### MATERIALS PROVIDED
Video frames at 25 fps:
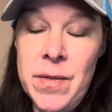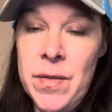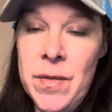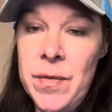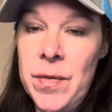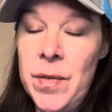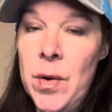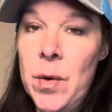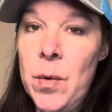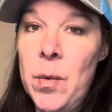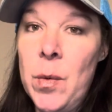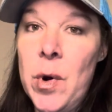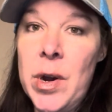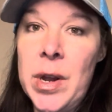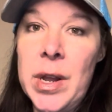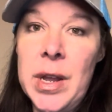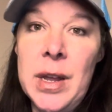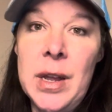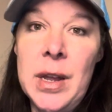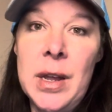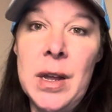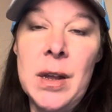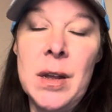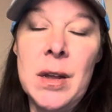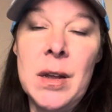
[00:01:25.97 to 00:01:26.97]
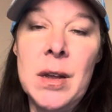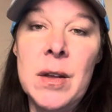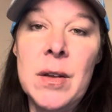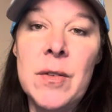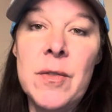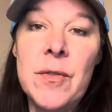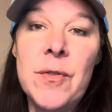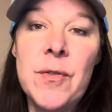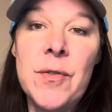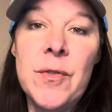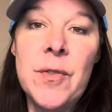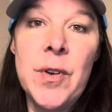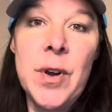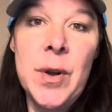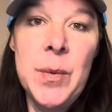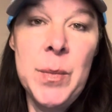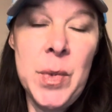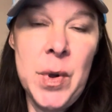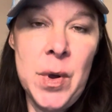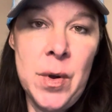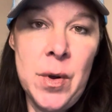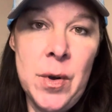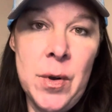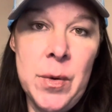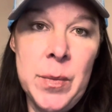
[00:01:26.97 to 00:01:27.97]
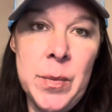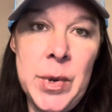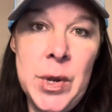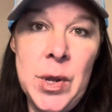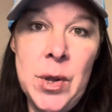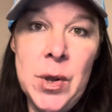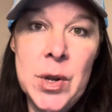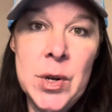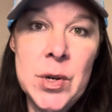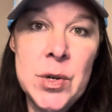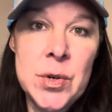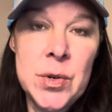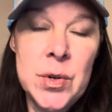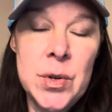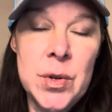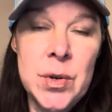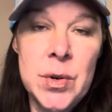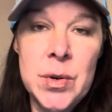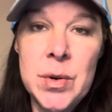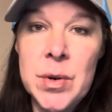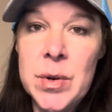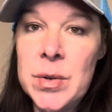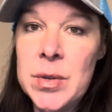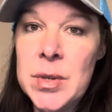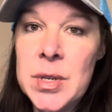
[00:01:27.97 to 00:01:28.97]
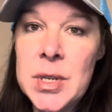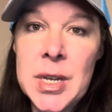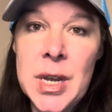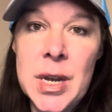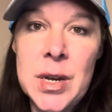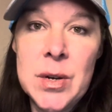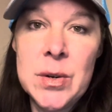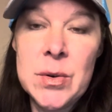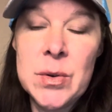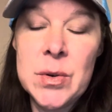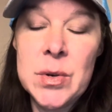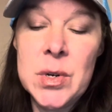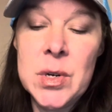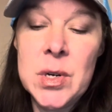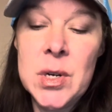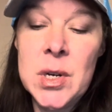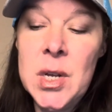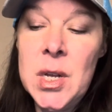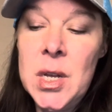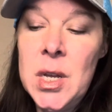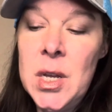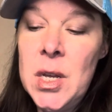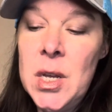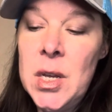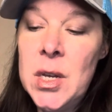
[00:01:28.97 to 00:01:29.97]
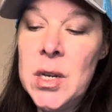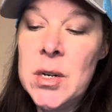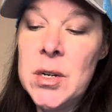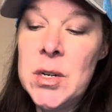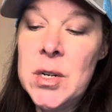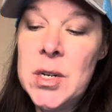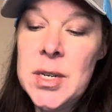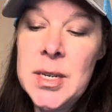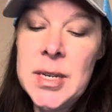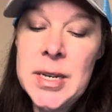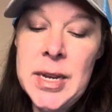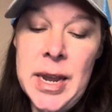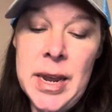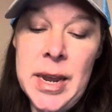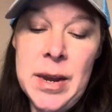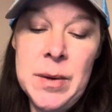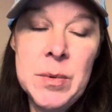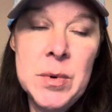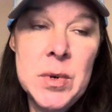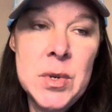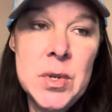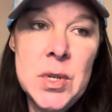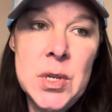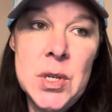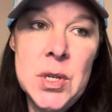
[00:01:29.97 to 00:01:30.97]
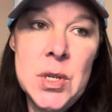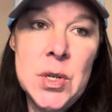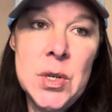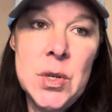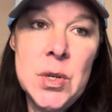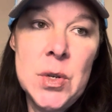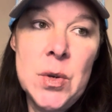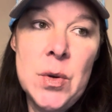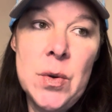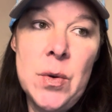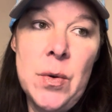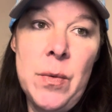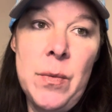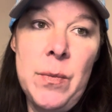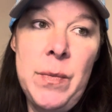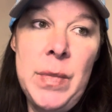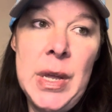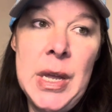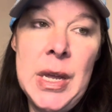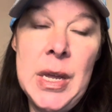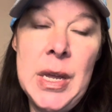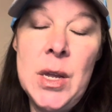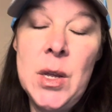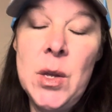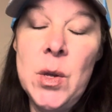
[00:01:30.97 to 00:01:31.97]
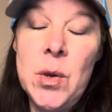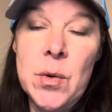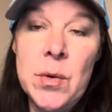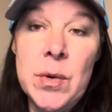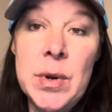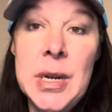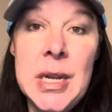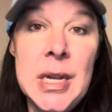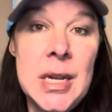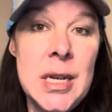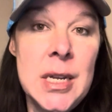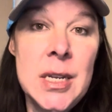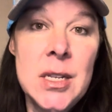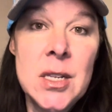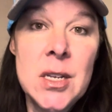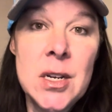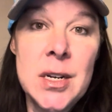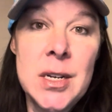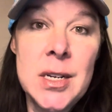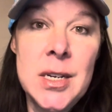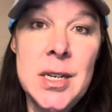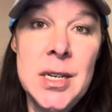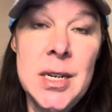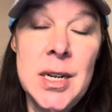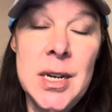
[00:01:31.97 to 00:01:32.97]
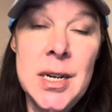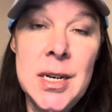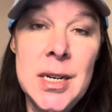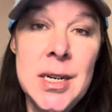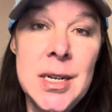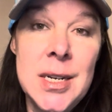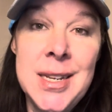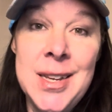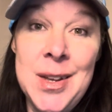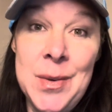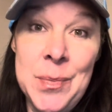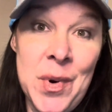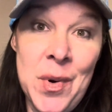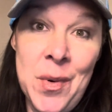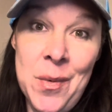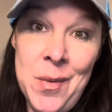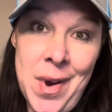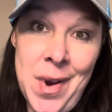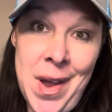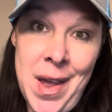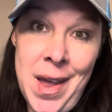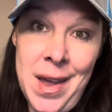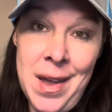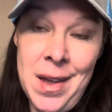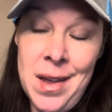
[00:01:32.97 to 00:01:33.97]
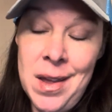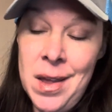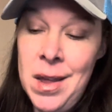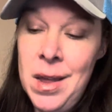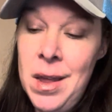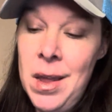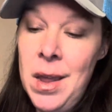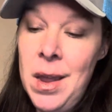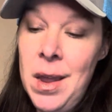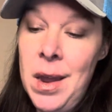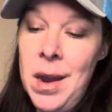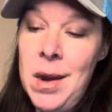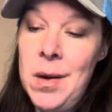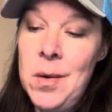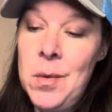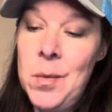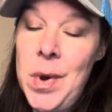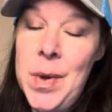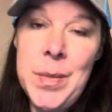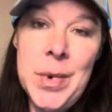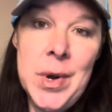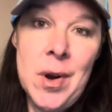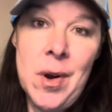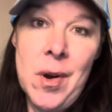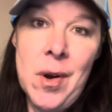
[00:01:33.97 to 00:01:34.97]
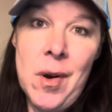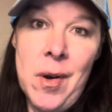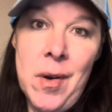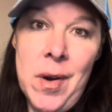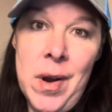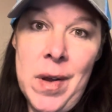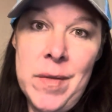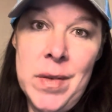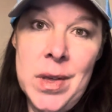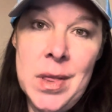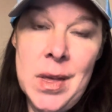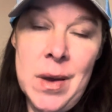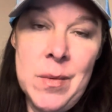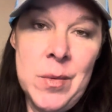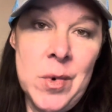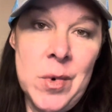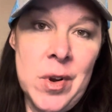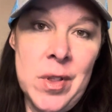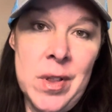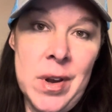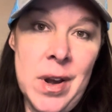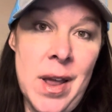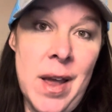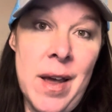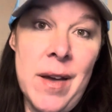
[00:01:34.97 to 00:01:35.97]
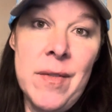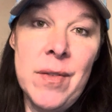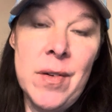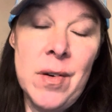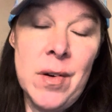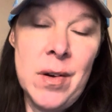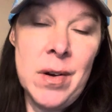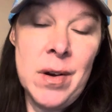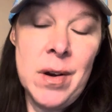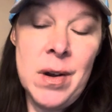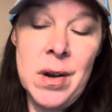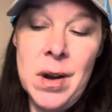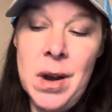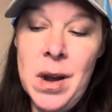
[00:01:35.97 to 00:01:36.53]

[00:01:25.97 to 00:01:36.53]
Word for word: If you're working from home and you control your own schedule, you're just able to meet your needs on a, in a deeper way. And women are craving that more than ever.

---

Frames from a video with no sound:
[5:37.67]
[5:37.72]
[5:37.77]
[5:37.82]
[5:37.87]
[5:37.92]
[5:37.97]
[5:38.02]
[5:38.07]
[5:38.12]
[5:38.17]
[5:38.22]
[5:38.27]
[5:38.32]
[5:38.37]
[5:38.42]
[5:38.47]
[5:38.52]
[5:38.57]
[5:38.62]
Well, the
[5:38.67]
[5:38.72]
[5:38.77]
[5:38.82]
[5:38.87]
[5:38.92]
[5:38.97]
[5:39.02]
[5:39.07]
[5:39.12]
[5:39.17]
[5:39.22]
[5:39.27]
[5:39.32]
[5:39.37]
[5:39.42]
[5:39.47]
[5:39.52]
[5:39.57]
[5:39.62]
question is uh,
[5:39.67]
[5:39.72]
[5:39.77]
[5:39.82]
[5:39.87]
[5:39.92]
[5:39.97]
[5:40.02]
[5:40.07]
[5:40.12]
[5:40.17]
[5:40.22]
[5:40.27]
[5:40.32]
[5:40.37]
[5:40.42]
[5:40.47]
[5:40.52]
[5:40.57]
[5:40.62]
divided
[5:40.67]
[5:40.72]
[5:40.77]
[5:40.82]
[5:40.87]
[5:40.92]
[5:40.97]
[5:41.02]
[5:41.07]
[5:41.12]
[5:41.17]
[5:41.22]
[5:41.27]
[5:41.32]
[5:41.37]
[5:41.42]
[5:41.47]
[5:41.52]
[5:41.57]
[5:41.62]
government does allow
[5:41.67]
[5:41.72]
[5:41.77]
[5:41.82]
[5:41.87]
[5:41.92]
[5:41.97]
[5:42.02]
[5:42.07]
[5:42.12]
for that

### TASK INSTRUCTIONS
Wherever the string "from" occurs in the records, copy the line it is in.

### EXERCISE SOLUTION
Word for word: If you're working from home and you control your own schedule, you're just able to meet your needs on a, in a deeper way. And women are craving that more than ever.
Frames from a video with no sound:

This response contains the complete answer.